One of the foundational assumptions of economic theory is that human wants are unlimited. In concept, no matter how much we produce, it would never be enough to sate our avarice.

In practice, of course, human wants are actually large but limited. There are only so many hours in a day, you can only drive so many cars, can only eat so much food, etc. There is a fundamental upper limit to how much you can usefully spend (and, for what it’s worth, this limit is well below the income of your average billionaire.)

So what happens when a society is finally positioned to make as much stuff as everybody not only needs but wants?

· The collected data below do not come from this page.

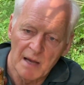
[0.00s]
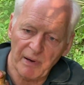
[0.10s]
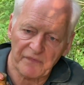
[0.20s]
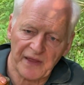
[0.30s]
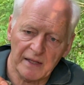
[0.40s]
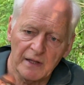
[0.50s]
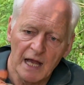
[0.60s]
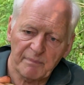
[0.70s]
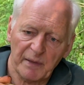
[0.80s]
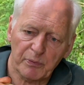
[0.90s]
But then
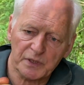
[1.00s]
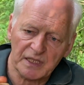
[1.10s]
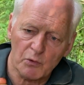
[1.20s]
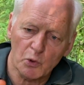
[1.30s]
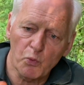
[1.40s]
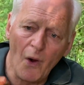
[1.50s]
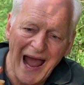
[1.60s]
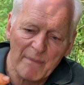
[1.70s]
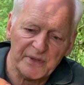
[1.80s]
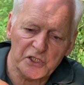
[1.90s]
people said, well, what
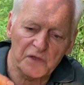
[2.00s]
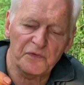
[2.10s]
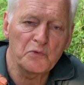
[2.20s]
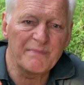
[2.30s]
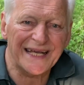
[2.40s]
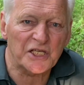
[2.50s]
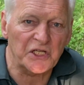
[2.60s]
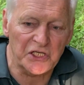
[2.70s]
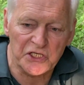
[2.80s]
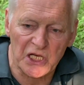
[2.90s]
happens if you mix
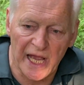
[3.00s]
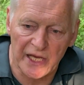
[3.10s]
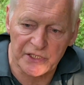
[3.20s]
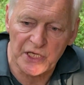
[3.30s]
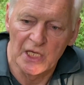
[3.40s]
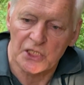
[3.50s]
these layers?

It turns out there’s actually a fair amount of theory trying to deal with a very specific market failure, where the Market Clearing Assumption doesn’t produce the expected result. This theory, developed by John Maynard Keynes and others, revolves around labor markets and the mystifying problem of unemployment. According to the Market Clearing Assumption, you see, involuntary unemployment (that is, unemployment) can’t exist. Any labor on offer would be sold at whatever price the market would bear.

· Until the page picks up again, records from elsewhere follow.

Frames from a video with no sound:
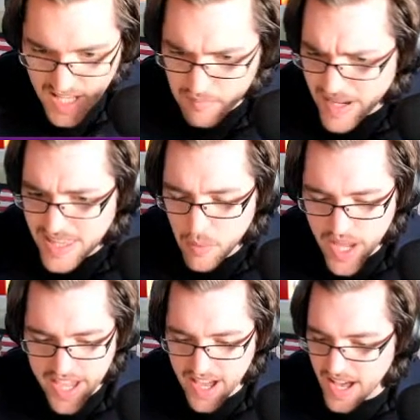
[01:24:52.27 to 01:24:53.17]
By the
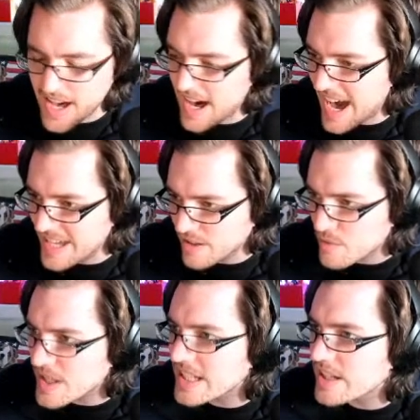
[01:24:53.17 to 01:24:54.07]
way, I don't
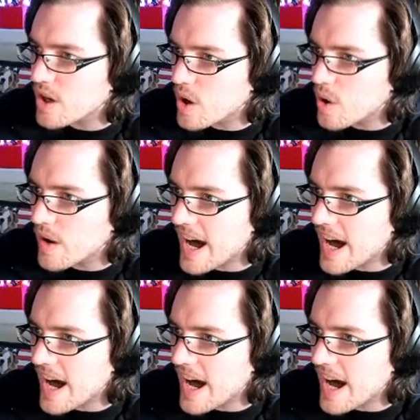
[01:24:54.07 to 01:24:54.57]
really know.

And yet, unemployment clearly does exist. There are a couple of explanations: markets aren’t as perfect as they’re modeled as being. Finding work can take time (frictional unemployment) and changes in the overall economy may render the skills of some workers irrelevant or unneccessary (structural unemployment,) in turn requiring time to retrain. But there is a third type of unemployment (cyclical unemployment) that simply results from a notionally temporary excess of labor.

Consider, though, a society that can still live comfortably while in this depressed condition. The usual remedy (fiscal extravagance to increase aggregate demand) would seem to be inappropriate. Why have workers dig and fill holes simply because we have nothing else for them to do?

Because labor-saving devices only get more and more effective as time goes on, and because human wants are not truly unlimited, this situation would seem to be inevitable on a long enough timeline. Indeed, the middle-class lifestyle of the First World is already frequently criticized for overconsumption, even as the more enlightened economists scream from the rooftops that we must spend more to put people back to work.

But if your problem as a society is not that you don’t produce enough but that you have an excess of labor, shouldn’t you reconsider the foundational morality of the idea that everyone should work? Involuntary employment, after all, is the definition of slavery.

Why should people be forced to work or starve if society doesn’t need them to?